Ed Balls etc and Cherry Healey, on what seafood the UK exports and imports.
[Deeply infuriating programme, combining environmental disasters Heathrow and the fishing industry.]
https://www.bbc.co.uk/iplayer/episode/m00095q6/ad/what-britain-buys-and-sells-in-a-day-series-1-2-seafood
But they put up some numbers, that might be of interest.  (55 mins 55 secs in …) Heathrow never mentions imports – only ever exports.

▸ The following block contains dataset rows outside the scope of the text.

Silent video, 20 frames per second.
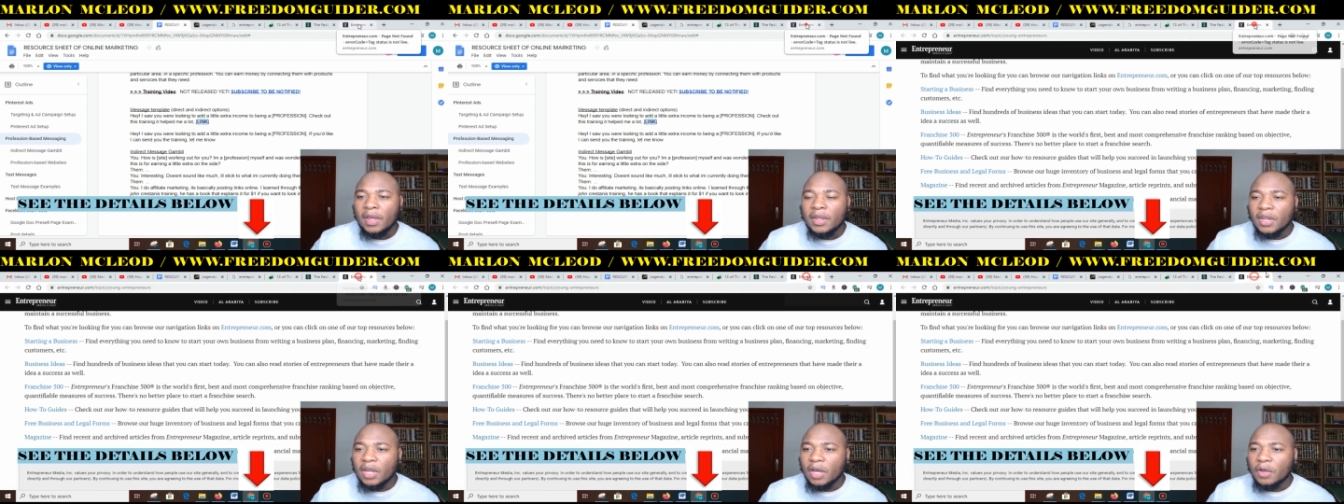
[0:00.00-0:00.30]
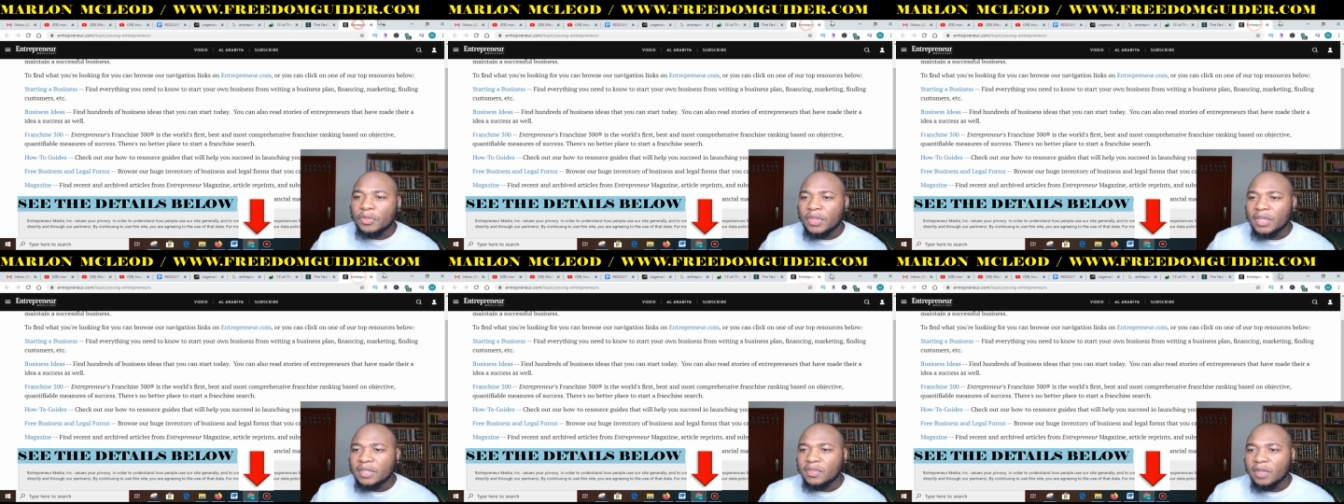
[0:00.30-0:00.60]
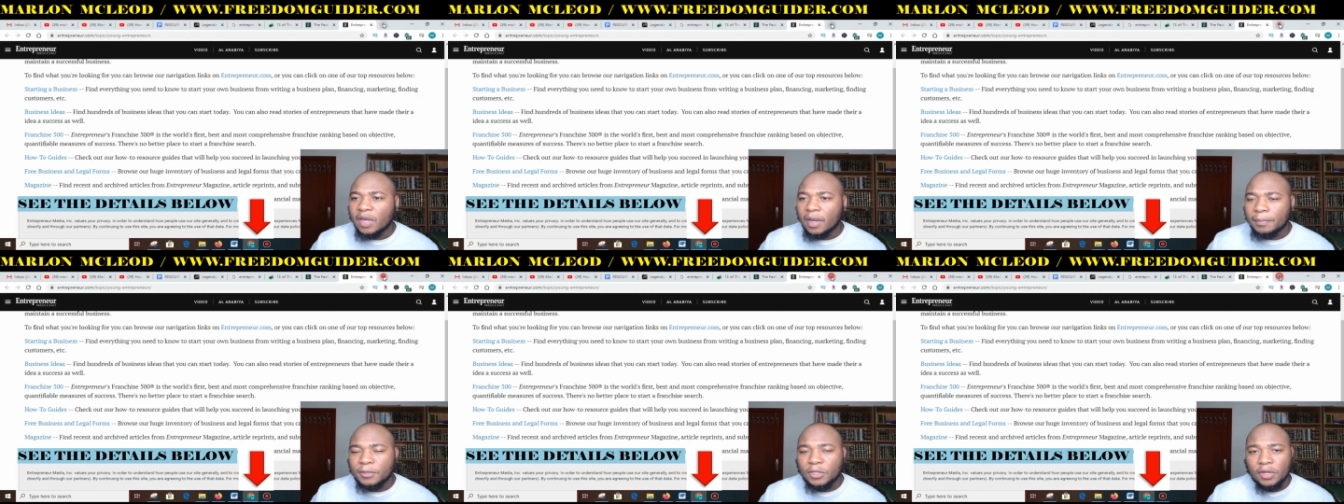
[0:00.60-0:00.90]
Now, this
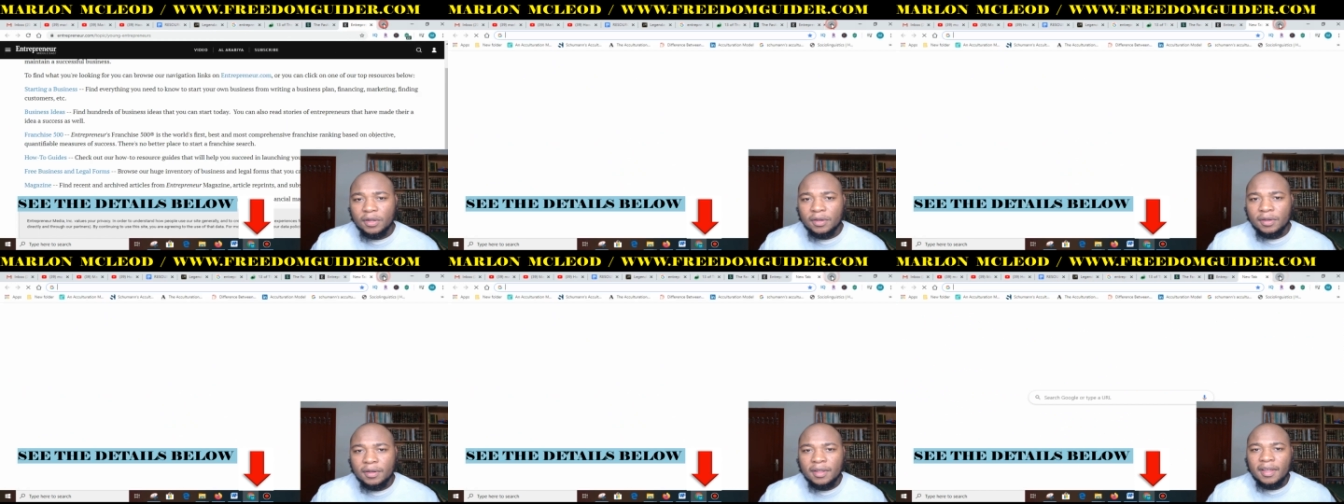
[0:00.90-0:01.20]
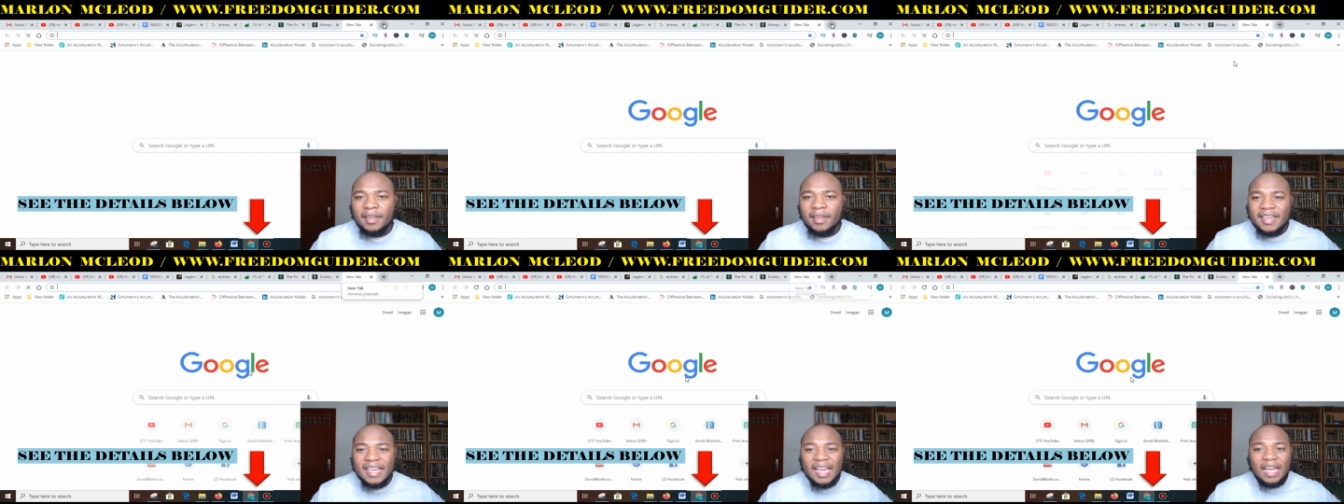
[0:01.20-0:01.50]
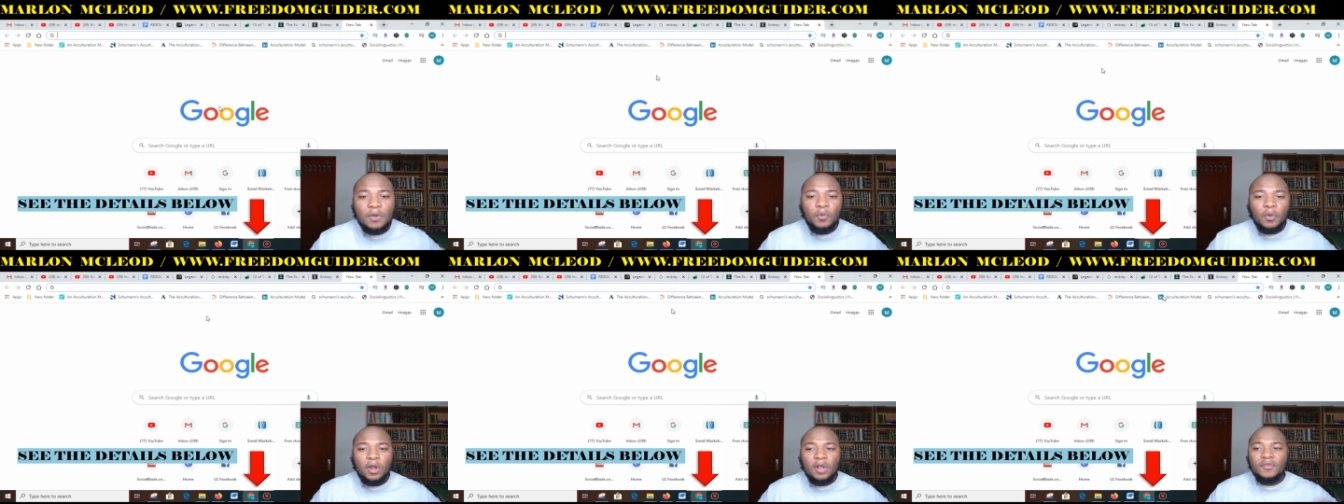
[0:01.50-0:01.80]
option
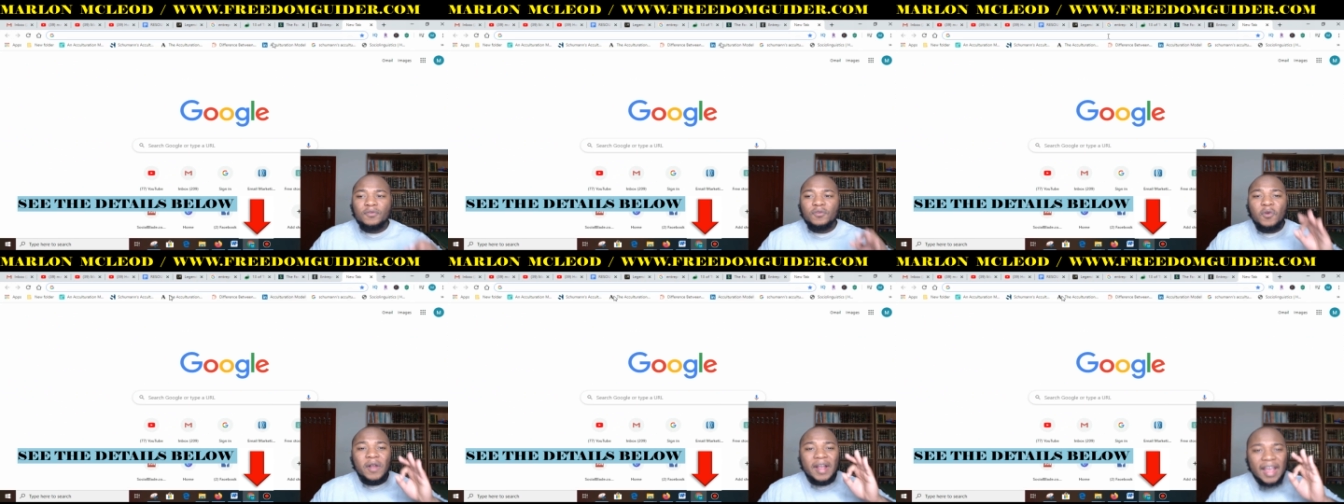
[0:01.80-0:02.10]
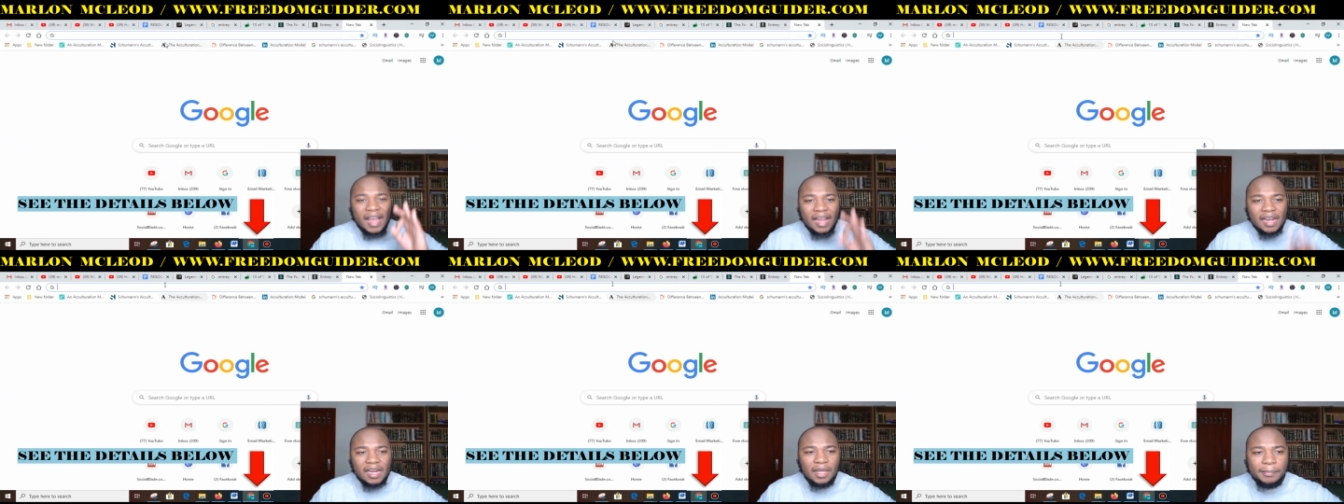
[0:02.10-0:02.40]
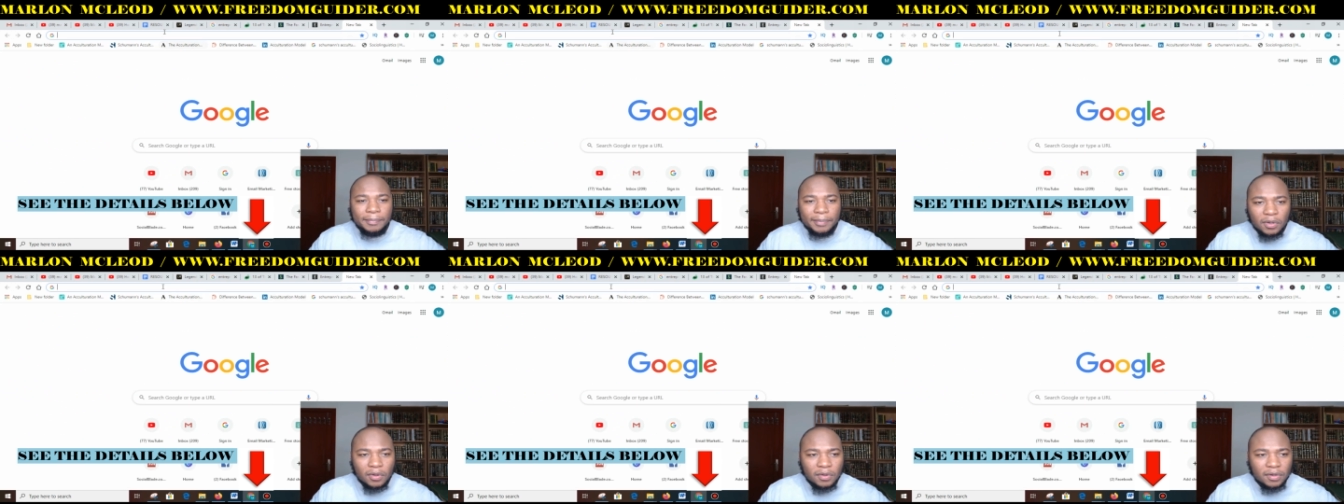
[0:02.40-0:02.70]
can work for any
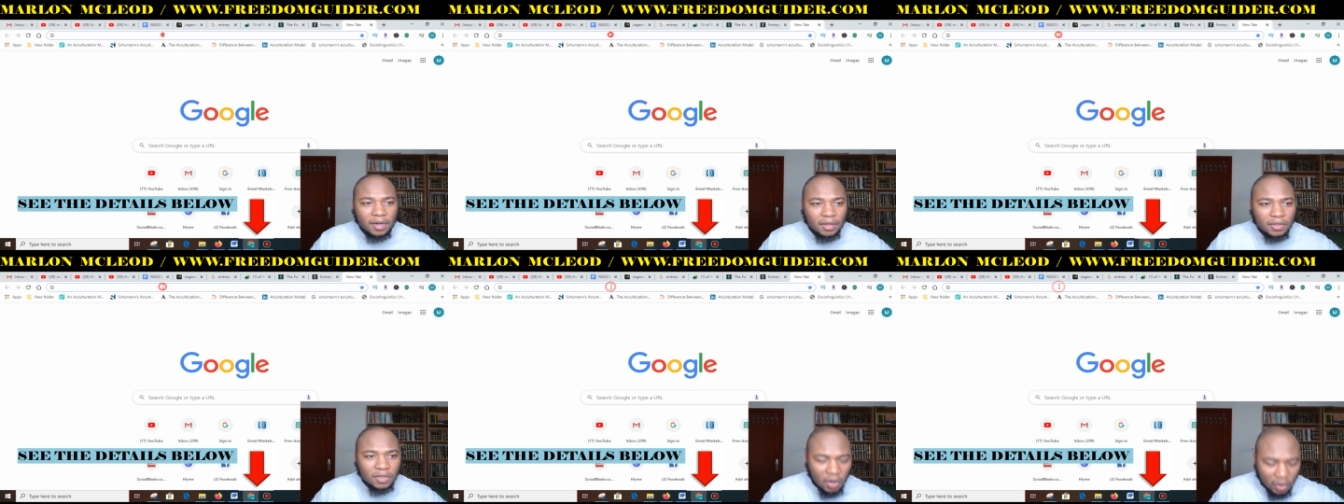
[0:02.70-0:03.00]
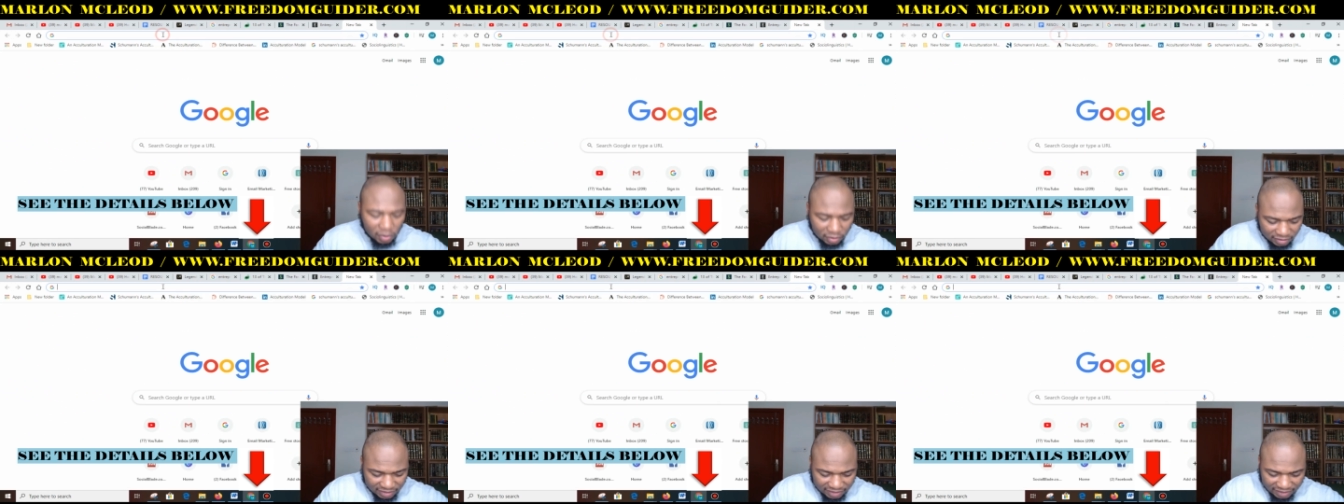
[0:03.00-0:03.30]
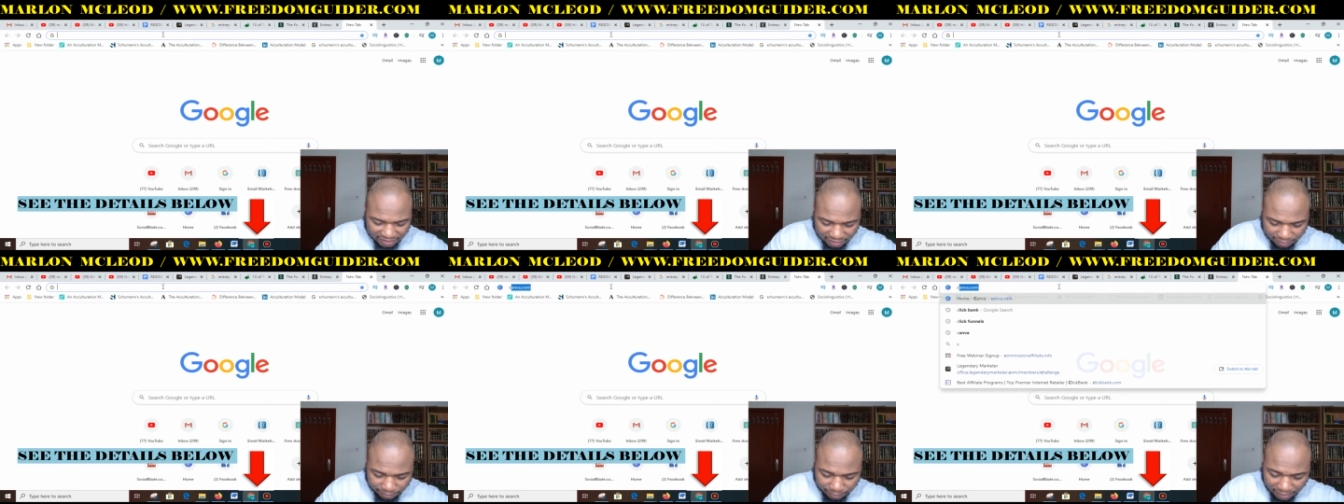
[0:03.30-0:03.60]
product on
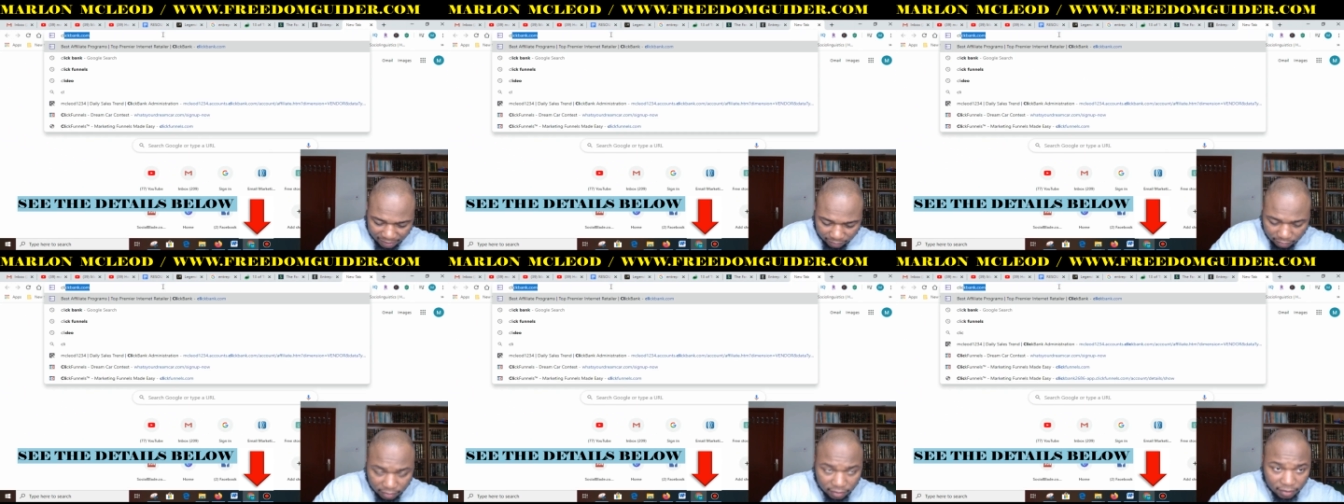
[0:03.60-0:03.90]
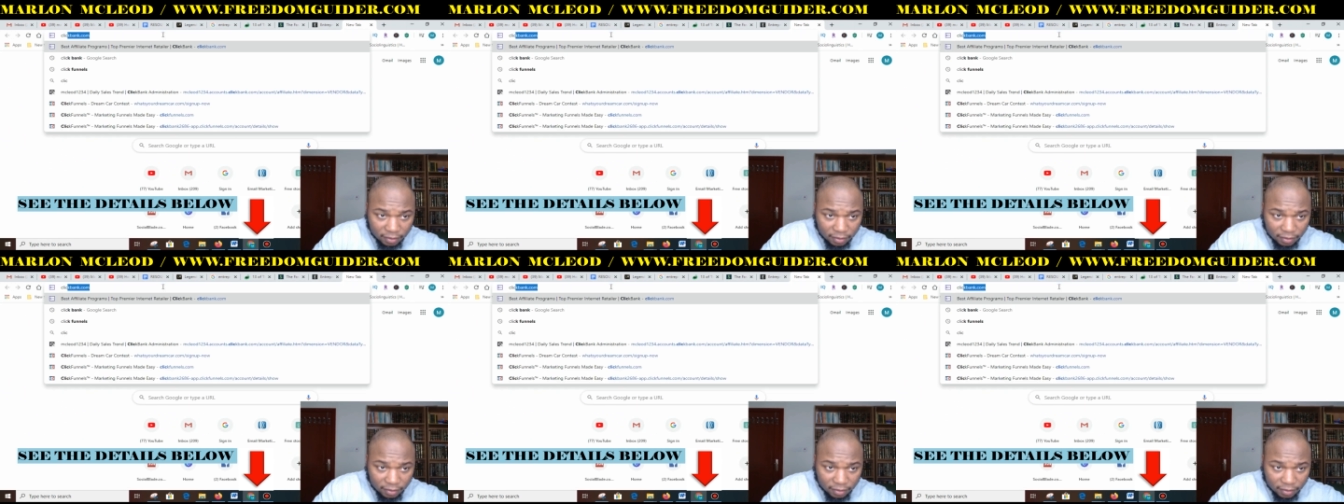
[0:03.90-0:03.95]
ClickBank.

They said that on any average day, there were £4.4 million of exports of seafood, and £5.6 million of IMPORTS of seafood, through Heathrow.
image.png
This is salmon (which they call fresh, but it is deeply frozen, even down to -60C), and langoustines, and brown crabs – both exported live, to be boiled alive in foreign countries.
The programme stressed that the UK exports much of its (allegedly high quality, high welfare …..?  sic) salmon, and imports a lot of cheaper salmon from abroad, as the Brits often like the cheaper stuff.
So Heathrow is probably not even a net exporter of salmon !
And as we are importing the cheaper stuff, the tonnage of the imports must be considerably higher than the tonnage of the exports.
It is hard to pin down exact numbers, as other sources just give odd bits of info, making direct comparison impossible.